I am also going to be working on my beach body (HA! LOL!) between now and then. Oh, don't laugh at me. I really do need to work on it, and I finally have time to do it. My friend, Marie (a doctoral colleague) has a Fit for Life group in Alabama. She has allowed me to join via the Internet even though I cannot do the weekly weigh-ins in her barn (OH! did I say how much I love barns and tractors??) I have been really good with my diet (not really a diet, just a healthier eating plan), but I haven't made the time for fitness. So starting Monday, I am going to work out. My goal is to get back into running. I used to run all the time, well when my son was little, and I had free time during the day. I haven't been running or even walking much (though last semester I had to walk across campus two-three times each day and I purposely parked on the fifth floor of the parking garage so that I would have to walk up the stairs). Anyhoo, now that I am on summer break, I am making fitness a priority. I need to get into shape, build some endurance, and start living an active life again. I spend so much time at this computer, and the only exercise I am getting is walking from my car to class and back again. It is the sad and sorrowful story of a lonely middle-aged woman (who lives with her parents and has two cats!) AGH!

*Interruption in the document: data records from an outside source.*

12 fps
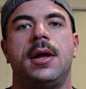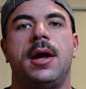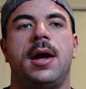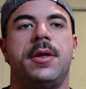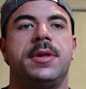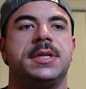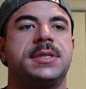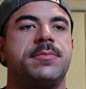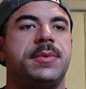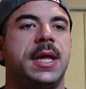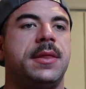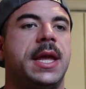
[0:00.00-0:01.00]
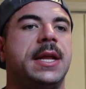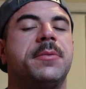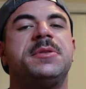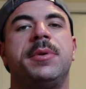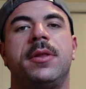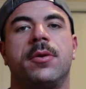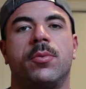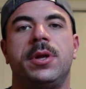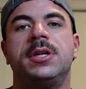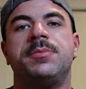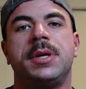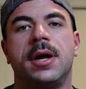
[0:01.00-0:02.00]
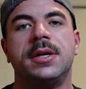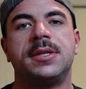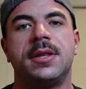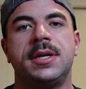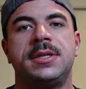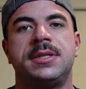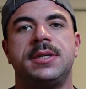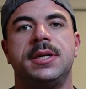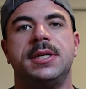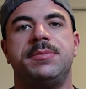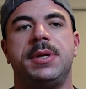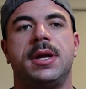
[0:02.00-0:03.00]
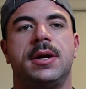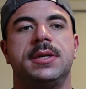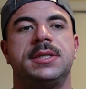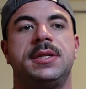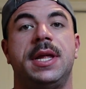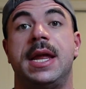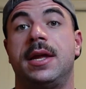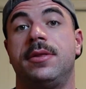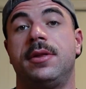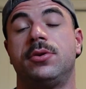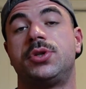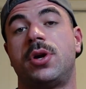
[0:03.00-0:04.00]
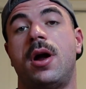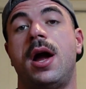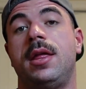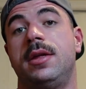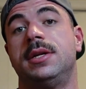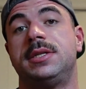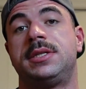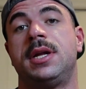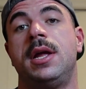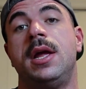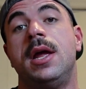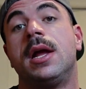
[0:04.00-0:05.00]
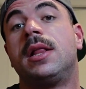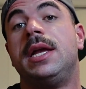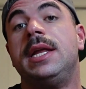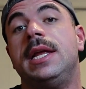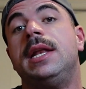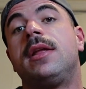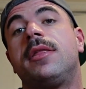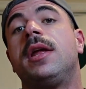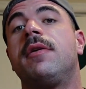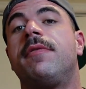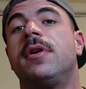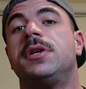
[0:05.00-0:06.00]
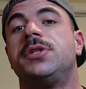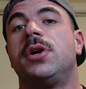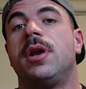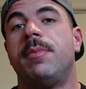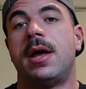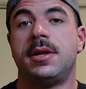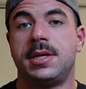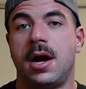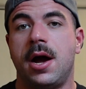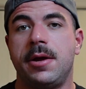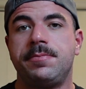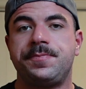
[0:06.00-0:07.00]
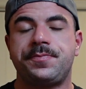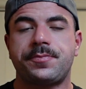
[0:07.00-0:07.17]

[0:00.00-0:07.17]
uh, this. They end up spinning their wheels because of this. Is because they they'll try this clean eating thing for a certain amount of time,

Other good news: I got approval to take COM 507: Social Media and Internet Marketing this fall. I asked if I could take this Masters level class to help prepare me for teaching undergrads. My mentor said "Yes!" and I am so happy. This means that I will have a relatively normal school load this fall. I am already registered for COM 701: Historical/Critical Research methods, and I have been told that there is a lot of reading and writing in that class. Adding an elective like 507 will balance my study load and make it easier for me to teach four classes. I am panicked a little bit over teaching so many classes and taking two doctoral classes. The Lord assures me I can do it, and I believe Him. I can do it. I am a classic overachiever and I have a propensity for being a "Type A" personality. Yes, I admit it, I am Type A. I am not satisfied with my 97.5 percent grade in my statistics class right now, and it bugs me that I did not do better on my last quiz. Sad, sad, sad. I know "get a life, right?" Yeah, well this is the only life I have, and while I may be fixated on things that don't matter in the big scheme of things, I do think I have my priorities straight. I am focused on Him first and foremost, and I am doing what I believe is the Lord's will and work. If He has forgiven me, and if He accepts all the weirdness in my personality, so be it.

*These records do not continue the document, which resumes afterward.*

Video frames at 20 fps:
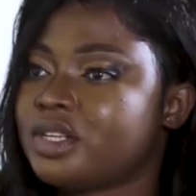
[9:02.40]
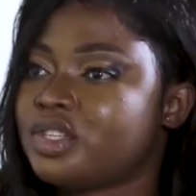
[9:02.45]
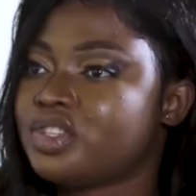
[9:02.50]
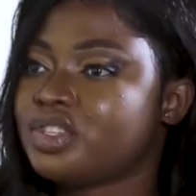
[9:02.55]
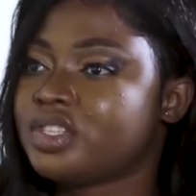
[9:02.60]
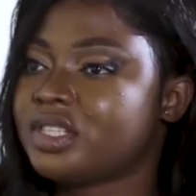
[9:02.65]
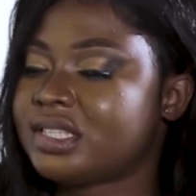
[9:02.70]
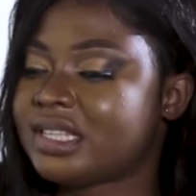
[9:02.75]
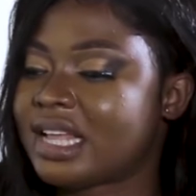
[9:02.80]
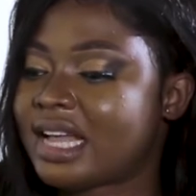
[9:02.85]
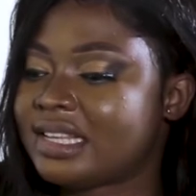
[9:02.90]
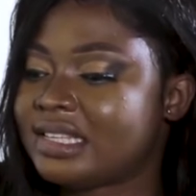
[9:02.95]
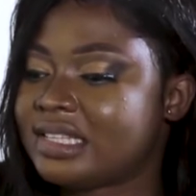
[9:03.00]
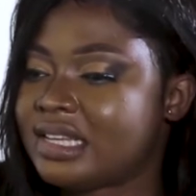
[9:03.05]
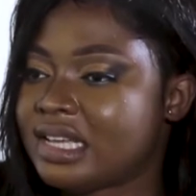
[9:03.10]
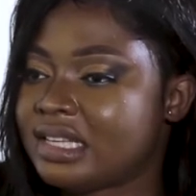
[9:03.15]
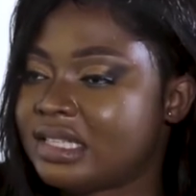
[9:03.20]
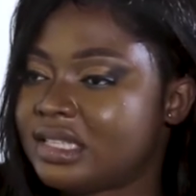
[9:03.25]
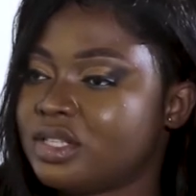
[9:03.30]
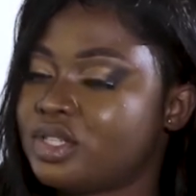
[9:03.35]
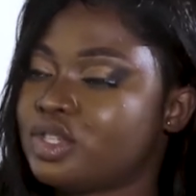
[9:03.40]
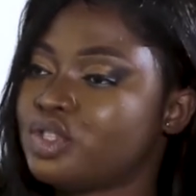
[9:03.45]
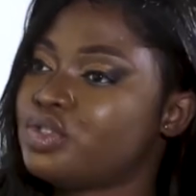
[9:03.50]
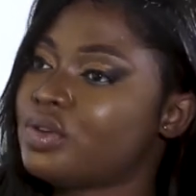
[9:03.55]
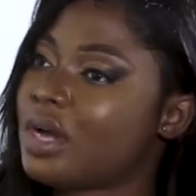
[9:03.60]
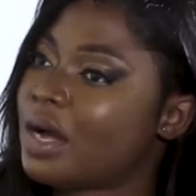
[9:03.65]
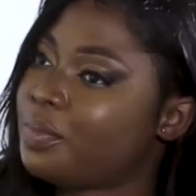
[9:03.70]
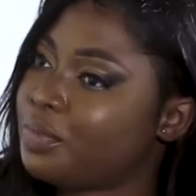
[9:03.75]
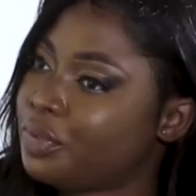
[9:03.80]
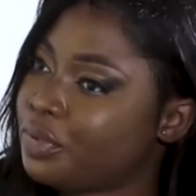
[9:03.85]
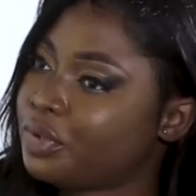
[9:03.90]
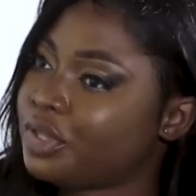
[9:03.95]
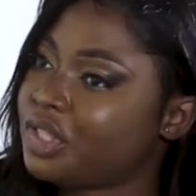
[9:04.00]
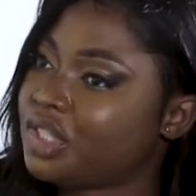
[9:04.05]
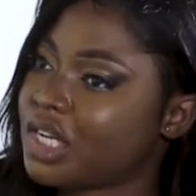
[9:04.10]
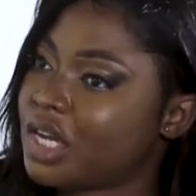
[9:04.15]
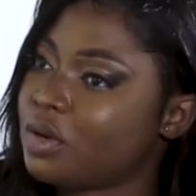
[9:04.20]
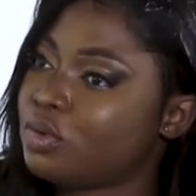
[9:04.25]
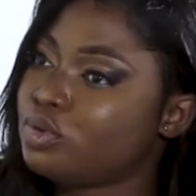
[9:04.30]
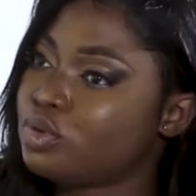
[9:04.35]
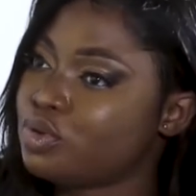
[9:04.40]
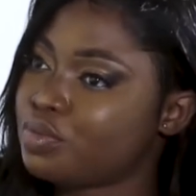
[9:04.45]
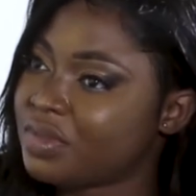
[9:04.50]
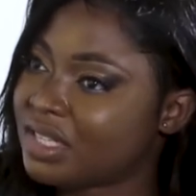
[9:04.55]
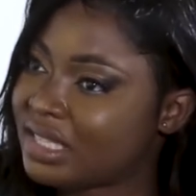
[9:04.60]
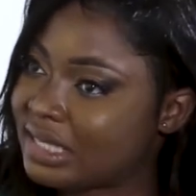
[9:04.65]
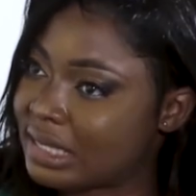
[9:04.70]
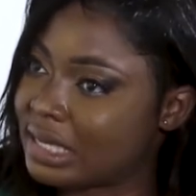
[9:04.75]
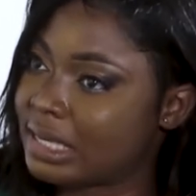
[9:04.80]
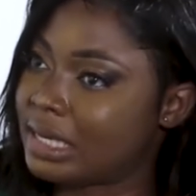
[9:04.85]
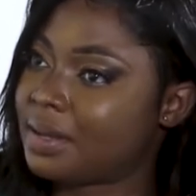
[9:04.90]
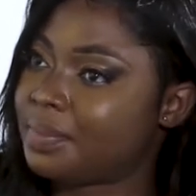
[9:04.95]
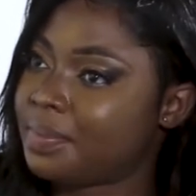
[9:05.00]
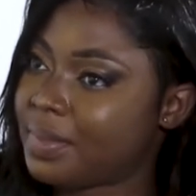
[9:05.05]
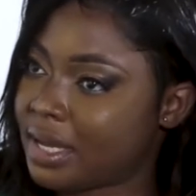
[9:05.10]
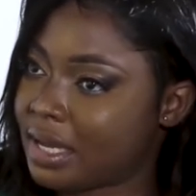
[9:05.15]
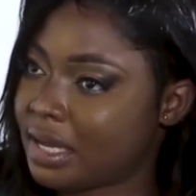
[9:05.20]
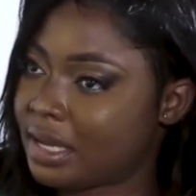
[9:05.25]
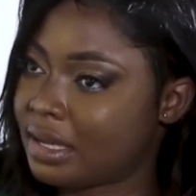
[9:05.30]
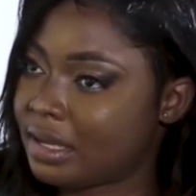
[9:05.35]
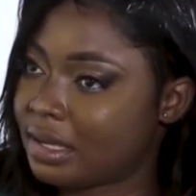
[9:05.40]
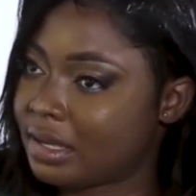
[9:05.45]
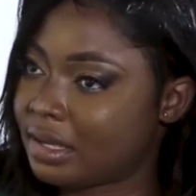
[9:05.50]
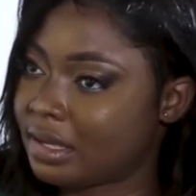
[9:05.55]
But did you start dating? Did you approach her? What to me say in a pair?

Anyhoo, as I consider the Fall, I am really blessed. I think I have a good schedule at Regent, and I think my teaching load is going to be manageable. Right now, I should have three English Comp classes and one communications course. The ENG classes should be low-key since the students spend all their class time writing. The COM class should be fun, and I will need to prepare some interesting things to keep them involved. Overall, I am really excited for these new opportunities.


Dear Lord,

Thank you for the way you have covered my life with blessing. You took what I thought to be devastation and utter despair and turned it into something beautiful. You have provided a new life for me, a fulfilling and blessed path to follow, and a future filled with such hope. I thank you for everything you are doing in my life this day, and I pray for your continued favor and blessing as I follow your way and submit to your will. I ask now that you provide confirmation on those teaching contracts, and that you help me with my final exam (which I just heard from a colleague was not so fun!) I am trusting for your provision this day, and I am believing your Word to me. May your Name be praised today and forever more. I ask all this in Jesus' Name, Amen.